Amigos lectores, sentirnos identificados con la clara lectura crítica de la decadencia política, moral y económica en la que estamos inmersos, cada uno desde su rincón del globo, no es suficiente.
Así como Marx, en su Tesis 11 sobre Feuerbach nos decía que “hasta ahora los filósofos nos hemos encargado de interpretar al mundo, de lo que se trata es de cambiarlo”, nosotros, sí, Ud. y yo, simples ciudadanos que intentan pensar, tenemos que sentirnos parte activa de una sociedad que se corroe permanentemente por la desidia, el desinterés y la abulia cívica. En este sentido consideramos fundamental desnaturalizar el fin del tango, específicamente la prosa que versa insistiendo en que da lo mismo lo que seamos, puesto que a nadie le importa si nacimos honrados.
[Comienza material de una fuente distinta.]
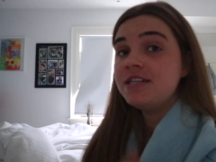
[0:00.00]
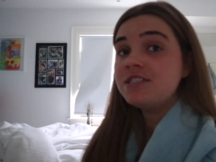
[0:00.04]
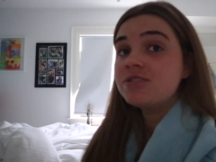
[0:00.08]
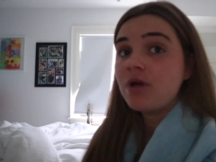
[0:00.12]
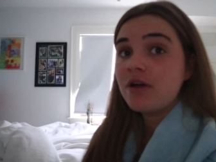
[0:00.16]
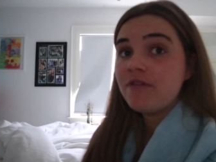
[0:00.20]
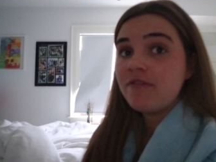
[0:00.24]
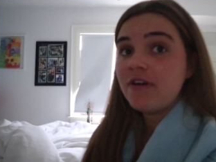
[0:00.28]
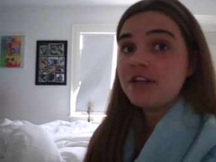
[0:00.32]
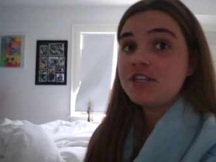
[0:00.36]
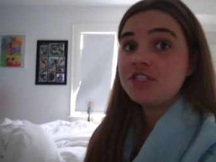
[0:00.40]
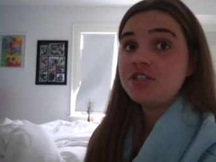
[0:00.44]
So
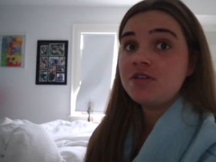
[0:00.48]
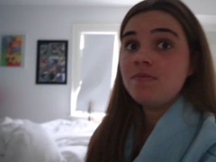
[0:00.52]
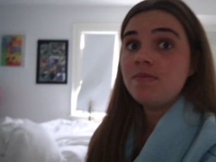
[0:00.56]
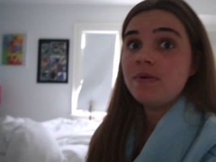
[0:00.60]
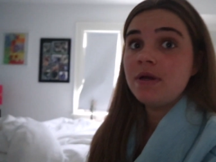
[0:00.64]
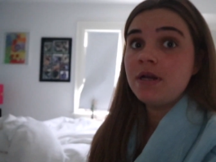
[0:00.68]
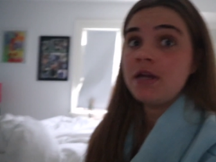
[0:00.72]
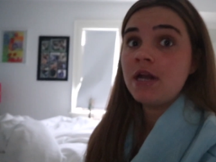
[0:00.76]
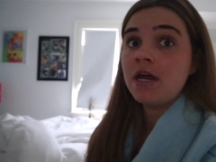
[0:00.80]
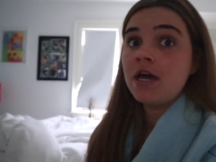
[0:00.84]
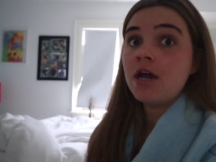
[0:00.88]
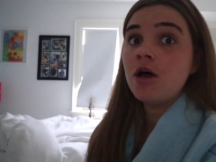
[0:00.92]
I've actually
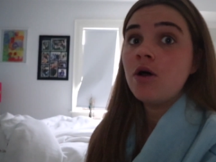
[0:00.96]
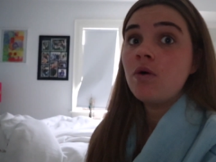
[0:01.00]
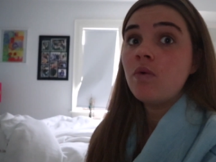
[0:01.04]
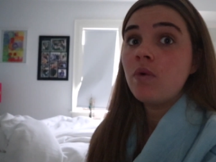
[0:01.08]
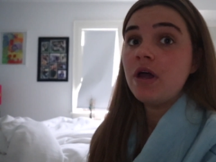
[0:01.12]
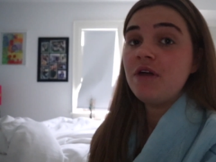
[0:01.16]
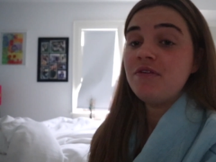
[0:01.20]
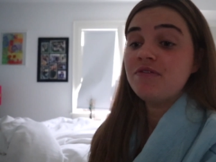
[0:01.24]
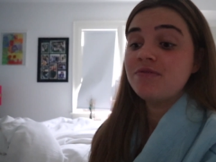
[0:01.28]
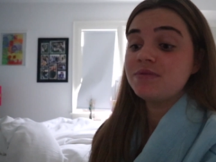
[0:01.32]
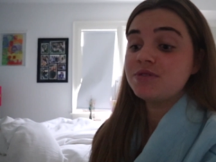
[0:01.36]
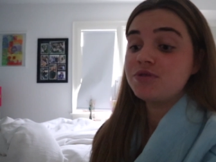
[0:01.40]
been
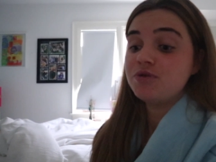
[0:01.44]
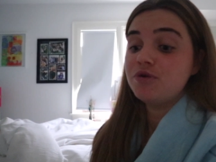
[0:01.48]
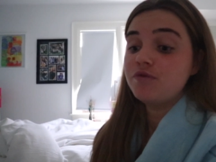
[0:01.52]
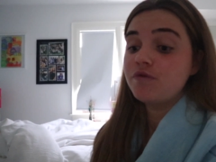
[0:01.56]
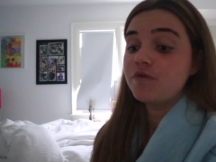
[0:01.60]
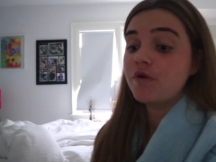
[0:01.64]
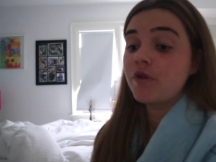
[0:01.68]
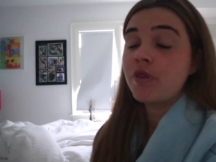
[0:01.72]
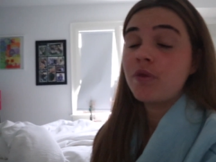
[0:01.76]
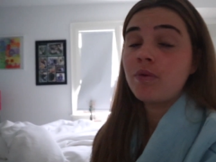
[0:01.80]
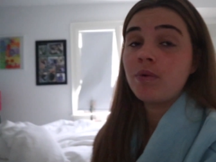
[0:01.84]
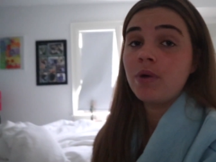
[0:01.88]
away from school
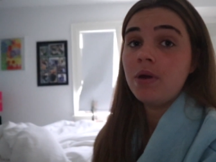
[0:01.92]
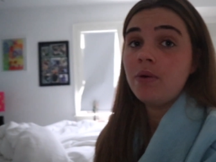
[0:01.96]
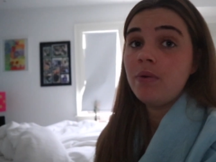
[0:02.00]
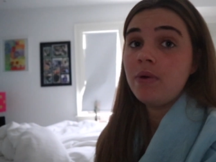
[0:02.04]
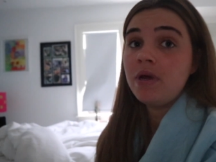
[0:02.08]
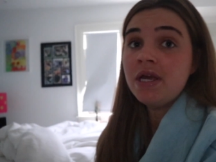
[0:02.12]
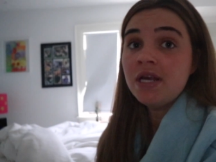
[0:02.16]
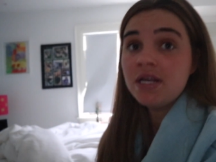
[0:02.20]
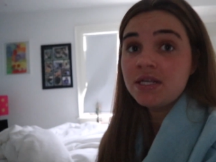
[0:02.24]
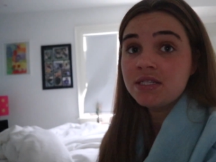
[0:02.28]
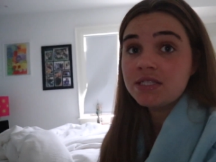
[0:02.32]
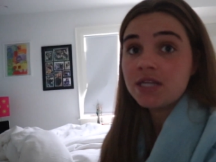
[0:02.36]
for three
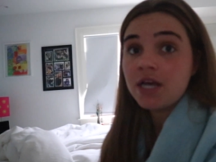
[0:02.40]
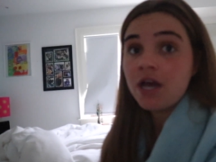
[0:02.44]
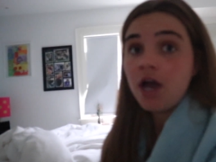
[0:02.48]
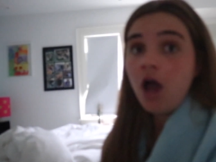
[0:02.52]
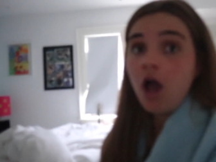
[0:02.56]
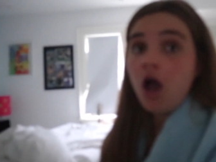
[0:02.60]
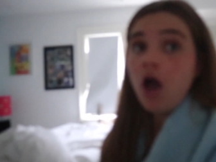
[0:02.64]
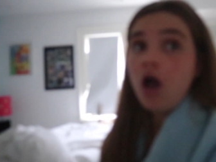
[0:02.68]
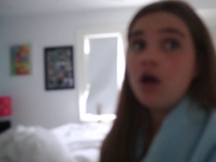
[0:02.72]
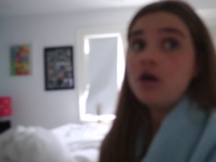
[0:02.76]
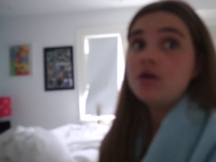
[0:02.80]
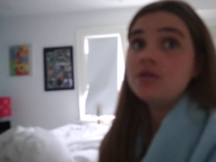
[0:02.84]
weeks,
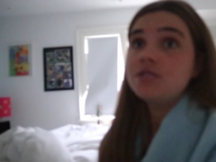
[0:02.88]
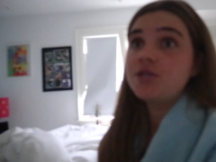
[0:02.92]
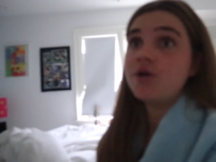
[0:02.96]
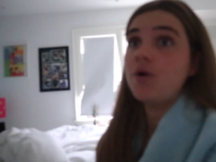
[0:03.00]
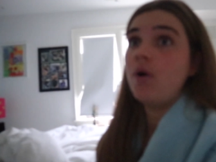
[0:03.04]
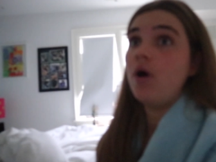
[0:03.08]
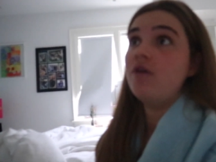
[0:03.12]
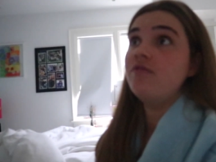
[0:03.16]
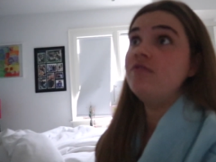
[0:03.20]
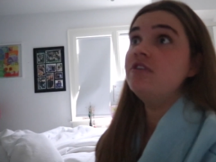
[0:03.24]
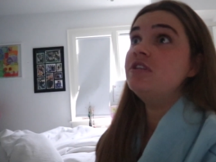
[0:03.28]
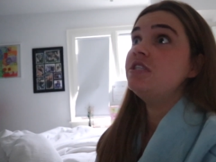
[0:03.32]
so
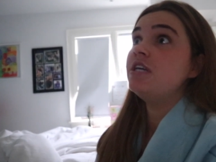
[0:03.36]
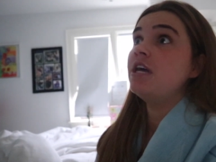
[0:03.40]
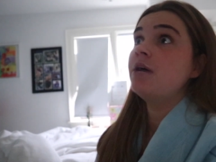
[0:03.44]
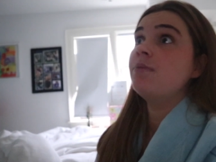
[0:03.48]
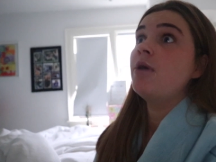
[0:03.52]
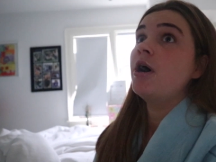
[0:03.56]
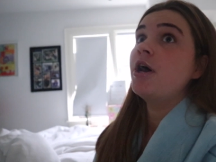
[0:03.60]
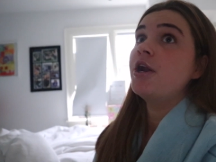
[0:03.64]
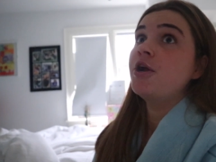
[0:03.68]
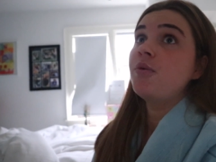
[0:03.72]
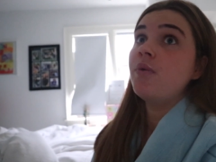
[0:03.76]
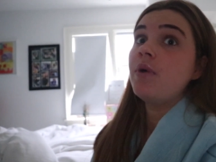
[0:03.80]
obviously
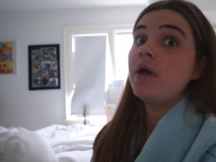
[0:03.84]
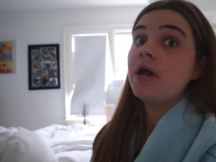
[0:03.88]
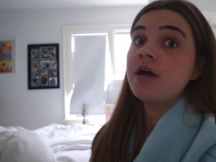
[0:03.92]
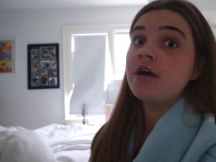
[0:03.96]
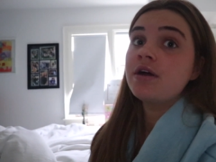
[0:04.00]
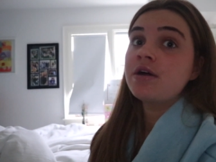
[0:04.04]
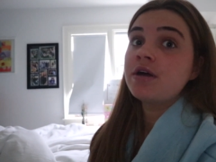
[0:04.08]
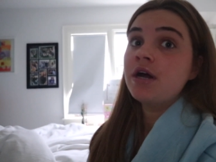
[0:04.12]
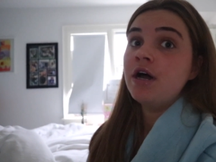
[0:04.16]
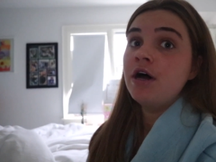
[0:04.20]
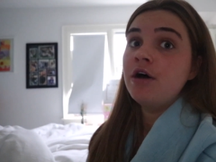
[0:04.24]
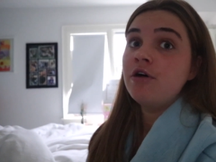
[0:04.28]
I'm
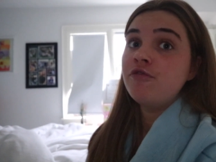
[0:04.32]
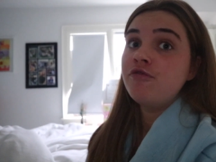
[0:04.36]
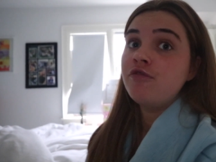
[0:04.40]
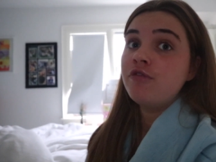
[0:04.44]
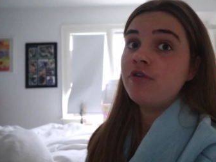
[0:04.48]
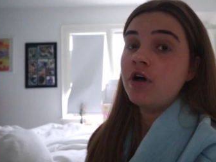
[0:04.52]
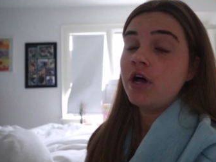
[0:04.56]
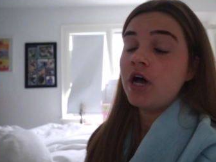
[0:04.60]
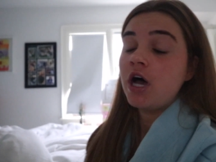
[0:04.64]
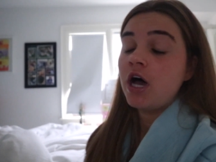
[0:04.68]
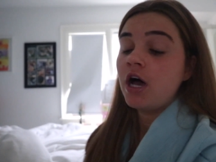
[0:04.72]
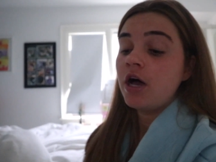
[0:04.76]
unaware of
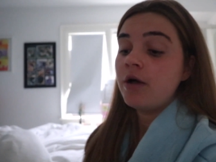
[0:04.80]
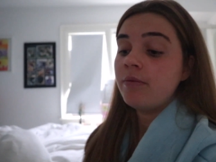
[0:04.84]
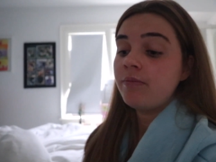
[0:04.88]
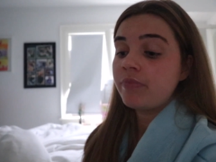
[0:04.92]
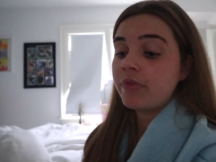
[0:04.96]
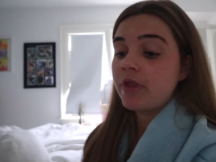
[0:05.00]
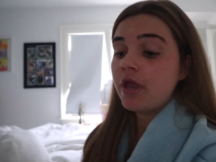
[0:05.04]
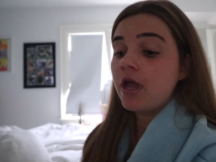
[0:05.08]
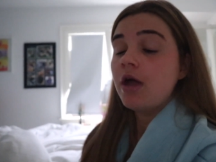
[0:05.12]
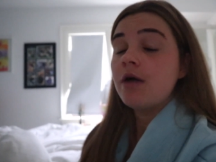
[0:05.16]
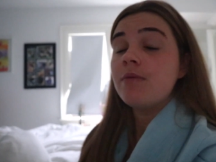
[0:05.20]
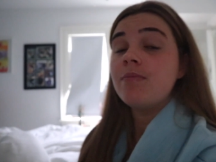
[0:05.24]

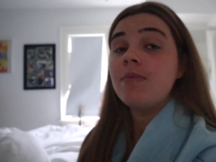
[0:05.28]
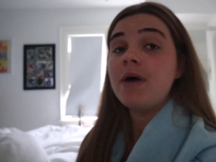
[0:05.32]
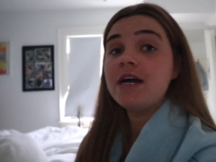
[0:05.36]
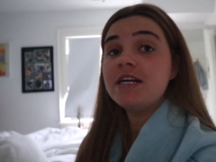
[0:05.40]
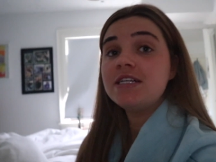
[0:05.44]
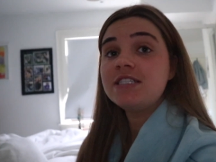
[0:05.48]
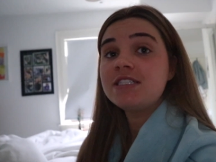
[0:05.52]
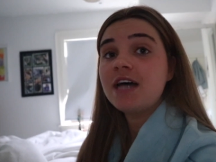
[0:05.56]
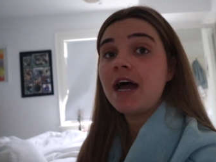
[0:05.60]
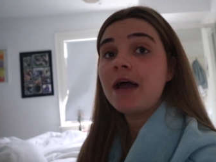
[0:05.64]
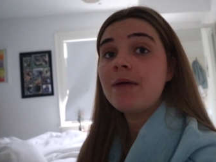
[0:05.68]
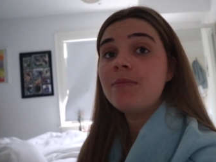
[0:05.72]
um, my
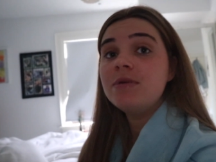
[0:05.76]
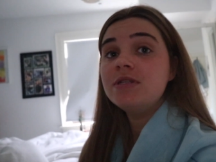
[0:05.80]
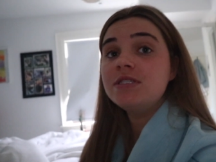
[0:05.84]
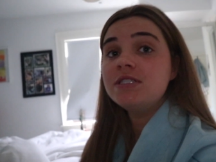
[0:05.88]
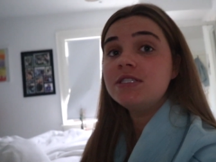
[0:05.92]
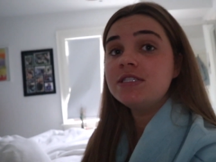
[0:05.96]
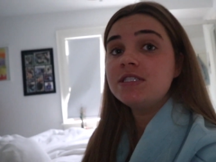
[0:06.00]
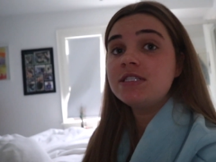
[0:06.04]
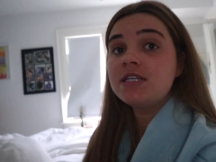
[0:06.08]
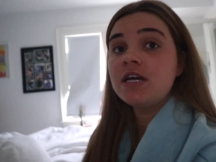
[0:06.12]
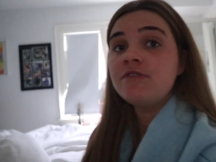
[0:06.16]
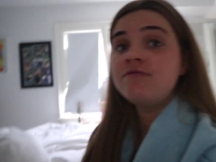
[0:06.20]
assignments
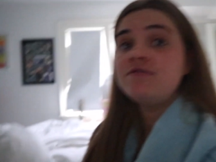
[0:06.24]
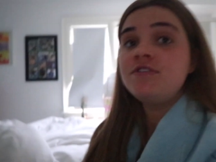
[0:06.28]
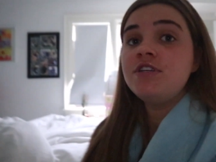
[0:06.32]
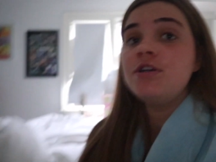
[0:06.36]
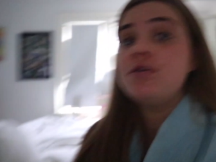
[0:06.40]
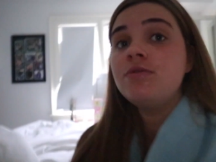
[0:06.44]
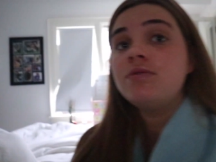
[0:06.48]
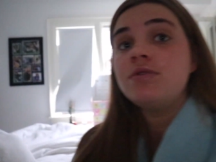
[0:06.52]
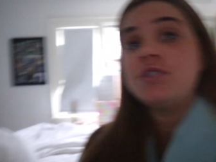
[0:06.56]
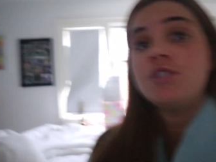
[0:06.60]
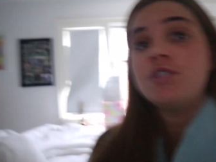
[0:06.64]
and stuff due,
Pues no, sí importa, sí nos tiene que importar. La clave puede estar, creo humildemente, en que los honrados, sensatos y talentosos dejen de “estar sentados a un lado” de la vida ciudadana activa (política), porque mientras los buenos se retraen, los sátrapas avanzan y sin pudor ocupan ese lugar de poder y de decisión, el comando de mando de un Leviatán que se está quedando sin pies y sin cabeza, pero aún tiene latidos en su corazón.